| PROBLEM REQUIREMENTS |
From the entries below, copy exactly the lines from the one that contains "[0:00.00-0:01.00]" through the one that contains "Transcript: completely, completely different.", both included, and only those.

───── TASK INPUTS ─────

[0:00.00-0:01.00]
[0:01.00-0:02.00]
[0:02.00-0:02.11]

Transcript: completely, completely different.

─────
───── TASK INPUTS ─────

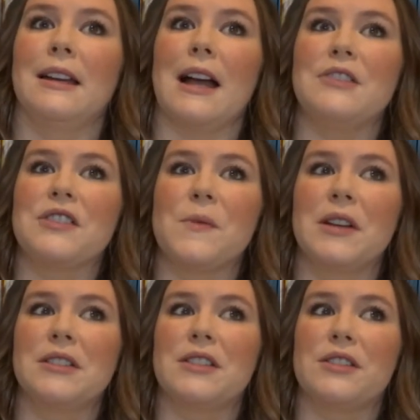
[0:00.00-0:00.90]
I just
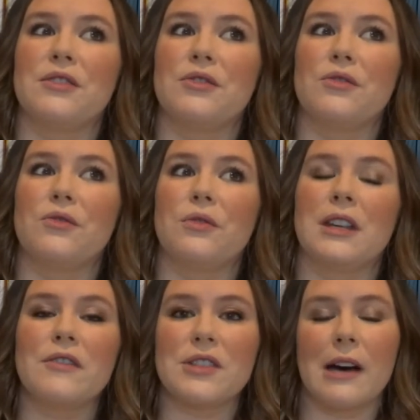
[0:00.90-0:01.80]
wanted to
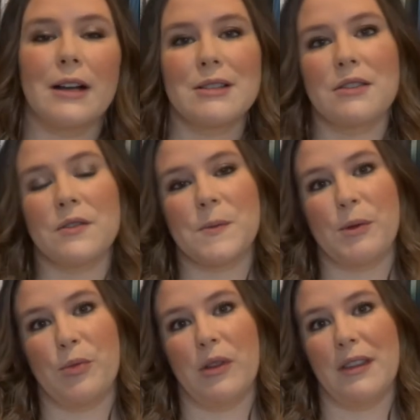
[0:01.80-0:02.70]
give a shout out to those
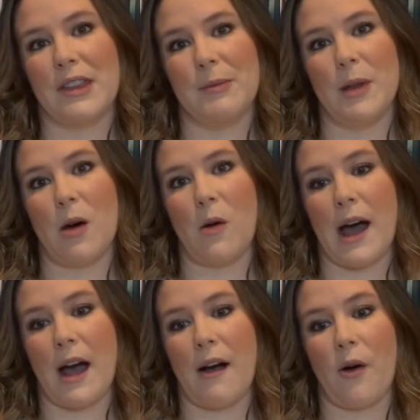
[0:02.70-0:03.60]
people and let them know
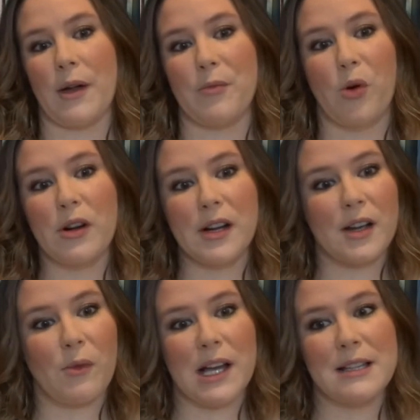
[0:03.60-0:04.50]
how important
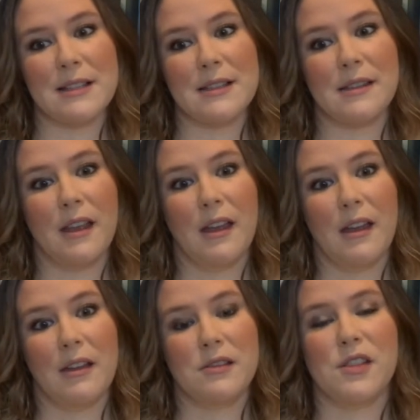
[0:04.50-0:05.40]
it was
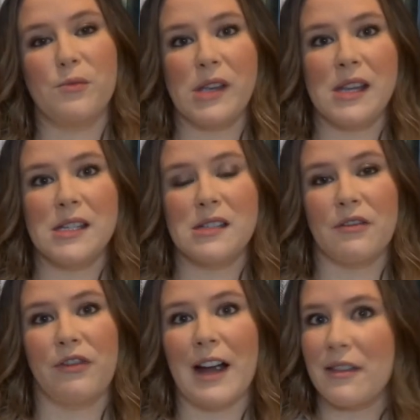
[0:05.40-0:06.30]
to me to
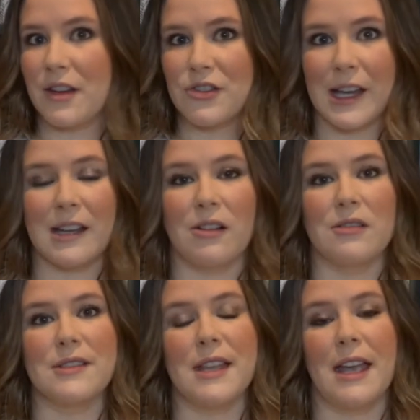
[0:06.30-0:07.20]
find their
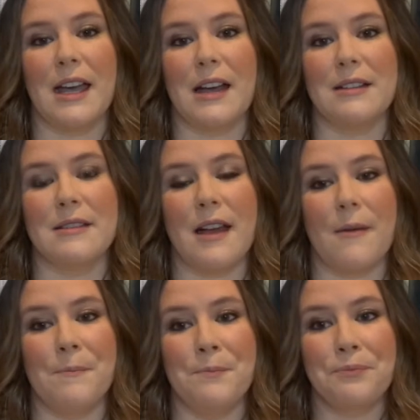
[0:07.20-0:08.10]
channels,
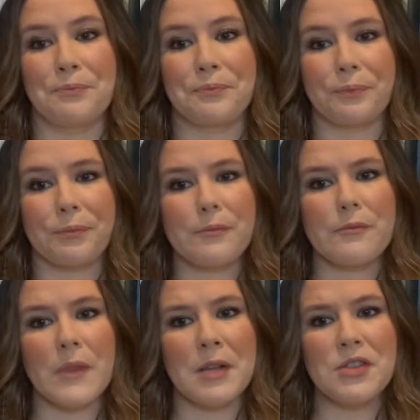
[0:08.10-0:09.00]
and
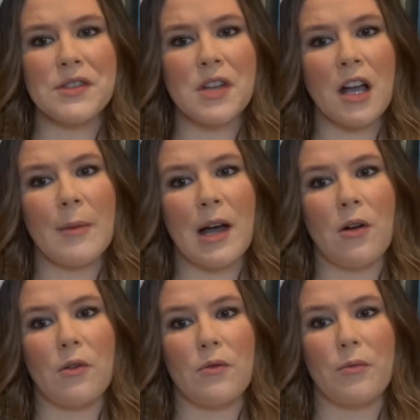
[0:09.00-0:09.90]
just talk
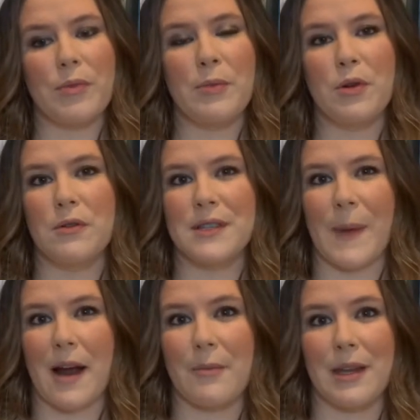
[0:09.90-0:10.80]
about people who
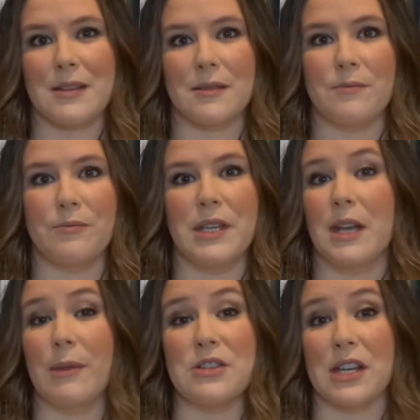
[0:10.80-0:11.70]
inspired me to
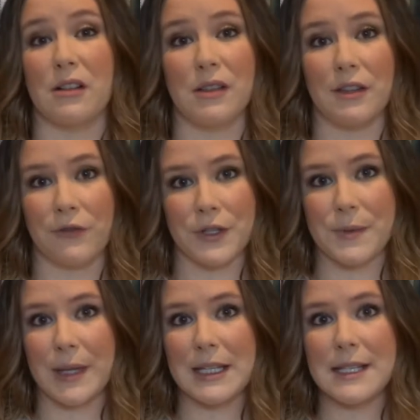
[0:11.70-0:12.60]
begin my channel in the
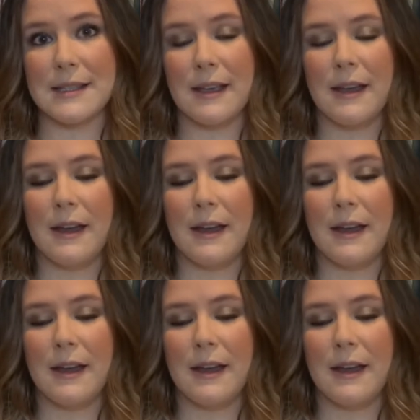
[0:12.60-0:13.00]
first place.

─────
───── TASK INPUTS ─────

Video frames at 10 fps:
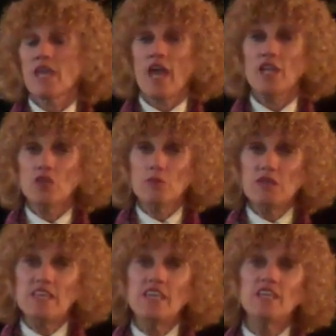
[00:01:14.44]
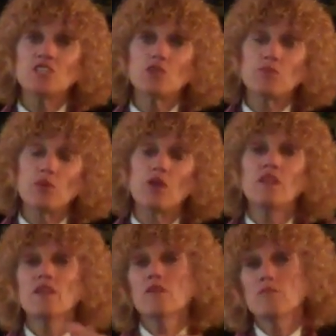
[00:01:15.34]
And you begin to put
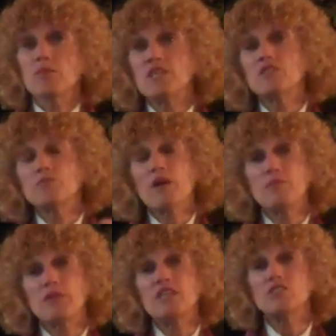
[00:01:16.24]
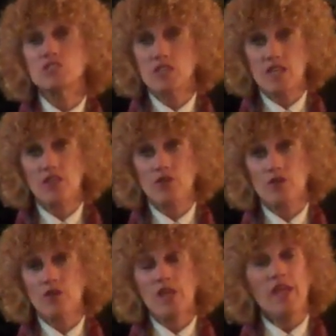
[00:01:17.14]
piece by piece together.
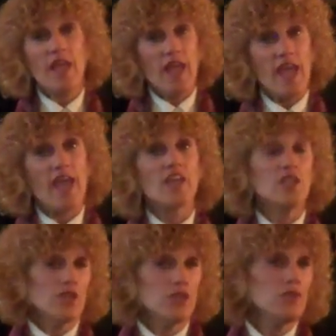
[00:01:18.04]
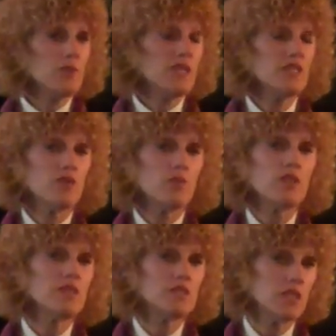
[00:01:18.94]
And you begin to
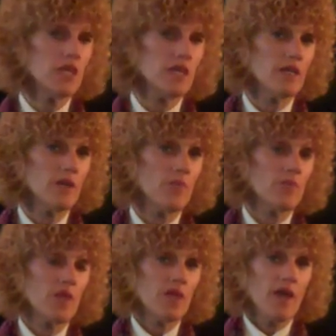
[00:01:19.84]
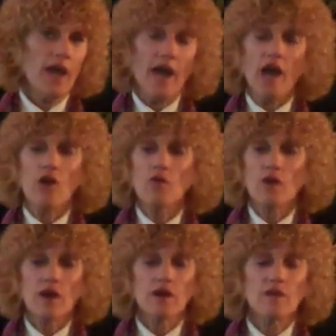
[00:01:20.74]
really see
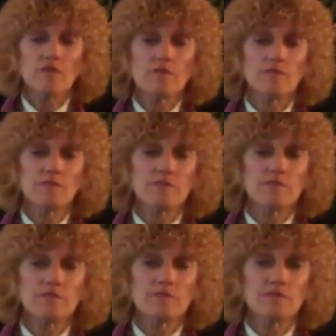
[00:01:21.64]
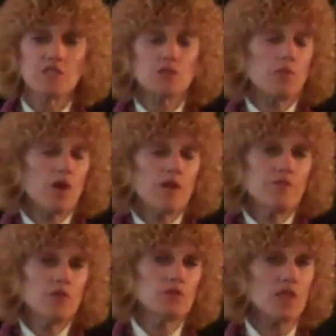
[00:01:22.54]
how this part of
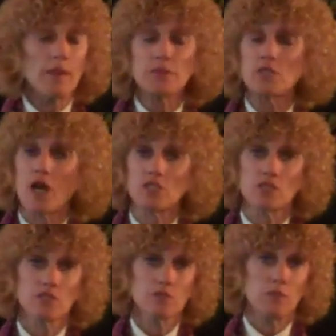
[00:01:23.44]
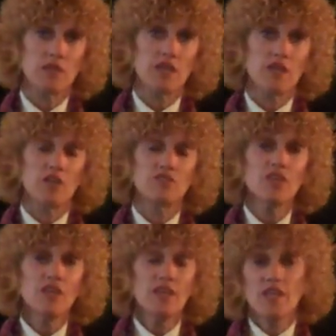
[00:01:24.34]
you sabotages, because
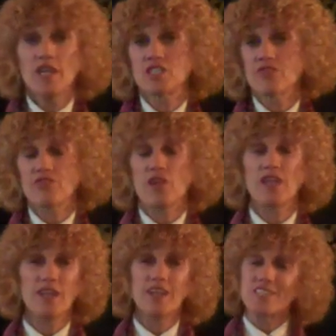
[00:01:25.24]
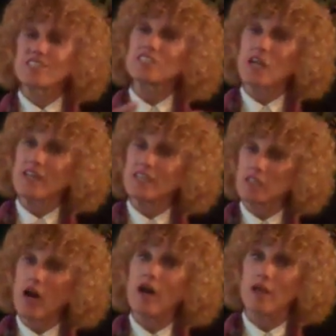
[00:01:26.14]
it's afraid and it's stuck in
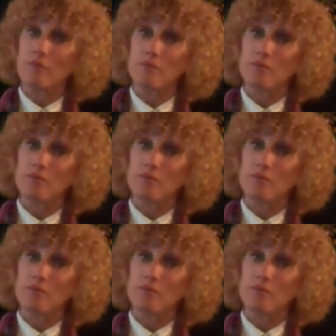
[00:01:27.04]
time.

─────

| FINAL ANSWER |
[0:00.00-0:01.00]
[0:01.00-0:02.00]
[0:02.00-0:02.11]

Transcript: completely, completely different.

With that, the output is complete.